* **WHAT IS NEEDED**
Output the lines from the one holding "[0:00.00-0:04.52]" to the end of the entries that follow, exactly and only those, minus any pictures.

* **Items listed in a dataset**
==================================================
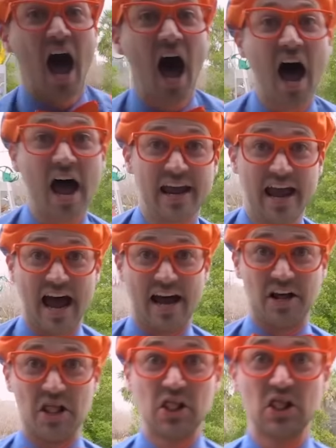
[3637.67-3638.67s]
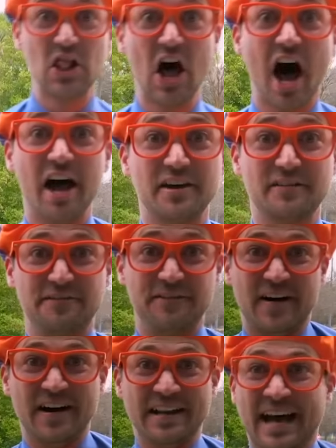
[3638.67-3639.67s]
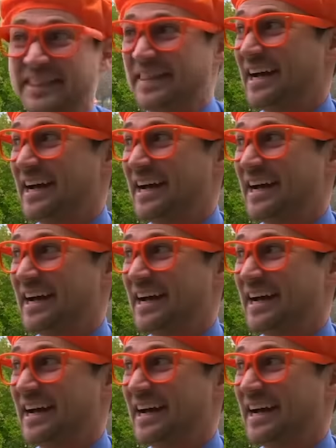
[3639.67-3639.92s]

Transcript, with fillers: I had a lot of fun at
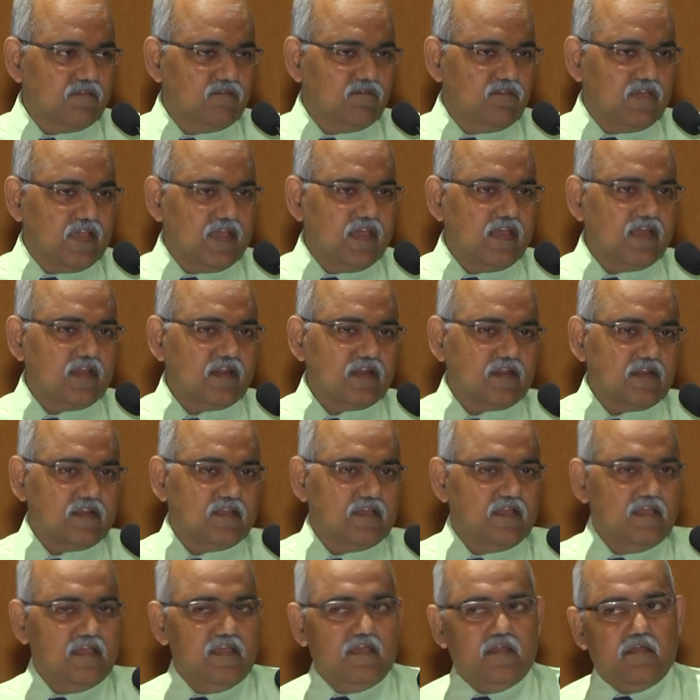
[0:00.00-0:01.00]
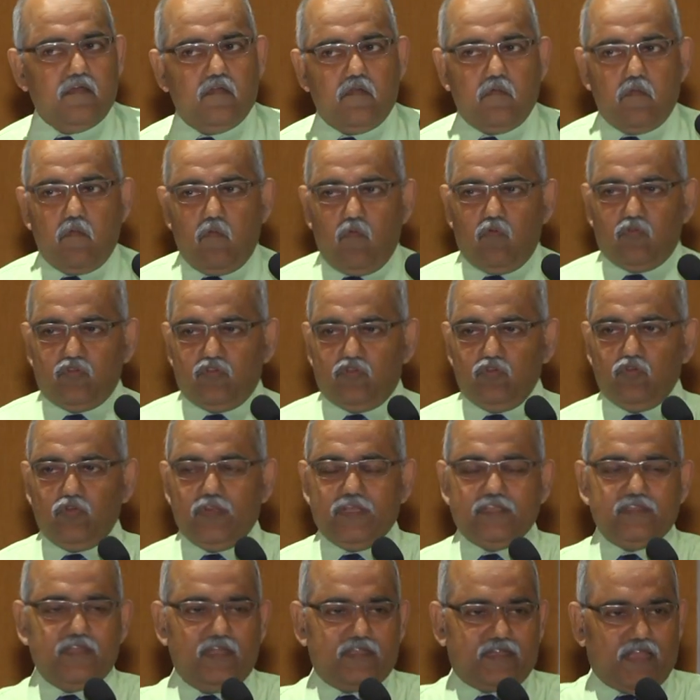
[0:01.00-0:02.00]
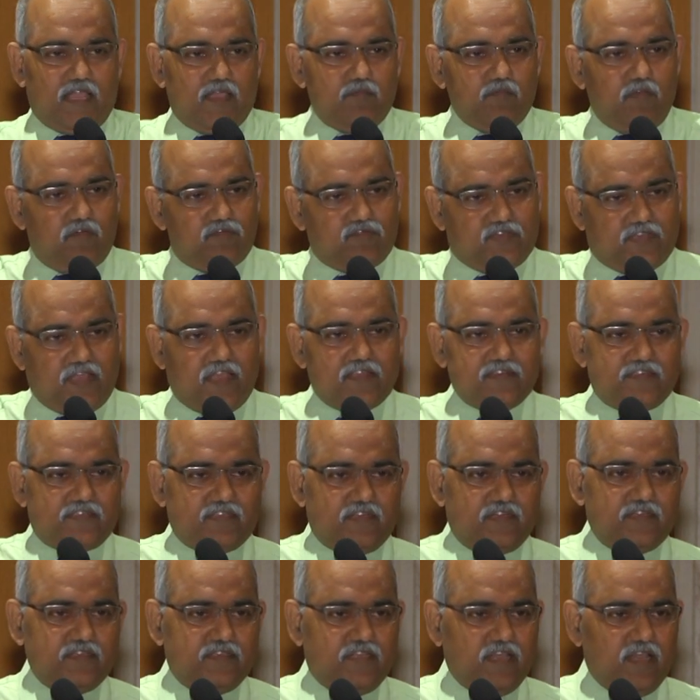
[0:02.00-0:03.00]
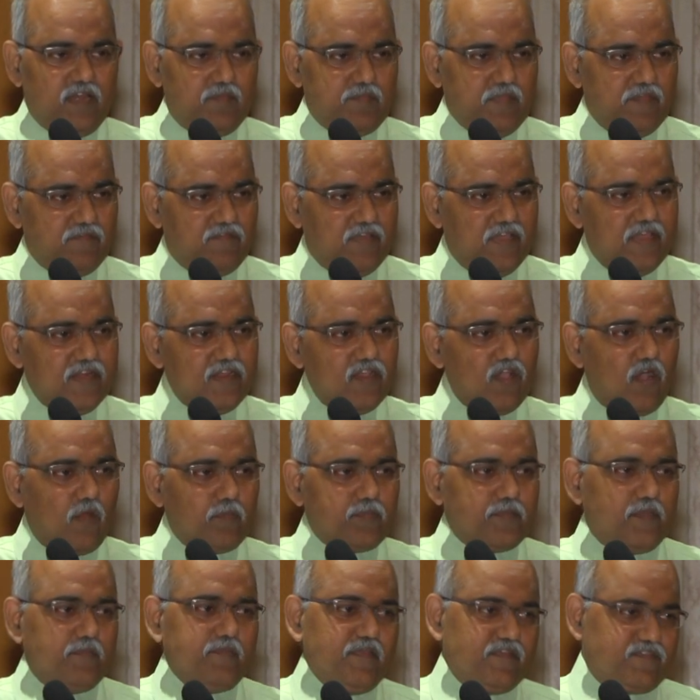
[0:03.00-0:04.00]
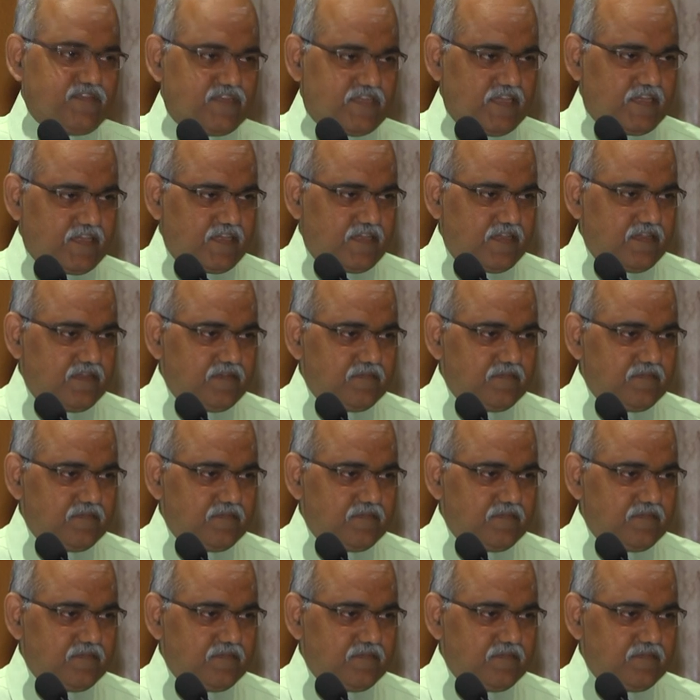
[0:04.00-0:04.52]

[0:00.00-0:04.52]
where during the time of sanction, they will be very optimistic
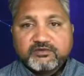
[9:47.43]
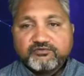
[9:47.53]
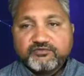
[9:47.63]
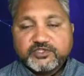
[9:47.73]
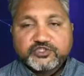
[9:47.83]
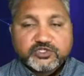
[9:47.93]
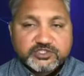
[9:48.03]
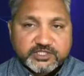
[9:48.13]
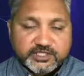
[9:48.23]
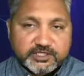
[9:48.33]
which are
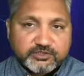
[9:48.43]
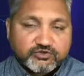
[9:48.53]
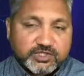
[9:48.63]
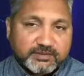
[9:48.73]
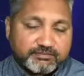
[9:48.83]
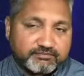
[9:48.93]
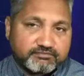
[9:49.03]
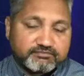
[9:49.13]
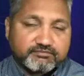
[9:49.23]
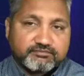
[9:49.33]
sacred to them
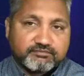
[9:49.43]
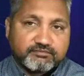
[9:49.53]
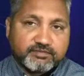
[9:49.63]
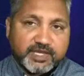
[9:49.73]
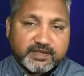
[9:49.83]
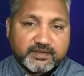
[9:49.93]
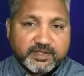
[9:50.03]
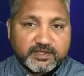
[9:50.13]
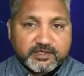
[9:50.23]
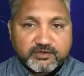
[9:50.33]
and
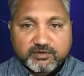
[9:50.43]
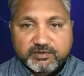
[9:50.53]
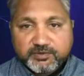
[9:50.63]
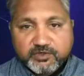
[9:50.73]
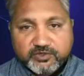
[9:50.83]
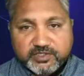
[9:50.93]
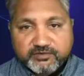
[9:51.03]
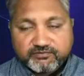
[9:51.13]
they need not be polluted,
==================================================
* **OUTPUT OF THE EXERCISE**
[0:00.00-0:04.52]
where during the time of sanction, they will be very optimistic
[9:47.43]
[9:47.53]
[9:47.63]
[9:47.73]
[9:47.83]
[9:47.93]
[9:48.03]
[9:48.13]
[9:48.23]
[9:48.33]
which are
[9:48.43]
[9:48.53]
[9:48.63]
[9:48.73]
[9:48.83]
[9:48.93]
[9:49.03]
[9:49.13]
[9:49.23]
[9:49.33]
sacred to them
[9:49.43]
[9:49.53]
[9:49.63]
[9:49.73]
[9:49.83]
[9:49.93]
[9:50.03]
[9:50.13]
[9:50.23]
[9:50.33]
and
[9:50.43]
[9:50.53]
[9:50.63]
[9:50.73]
[9:50.83]
[9:50.93]
[9:51.03]
[9:51.13]
they need not be polluted,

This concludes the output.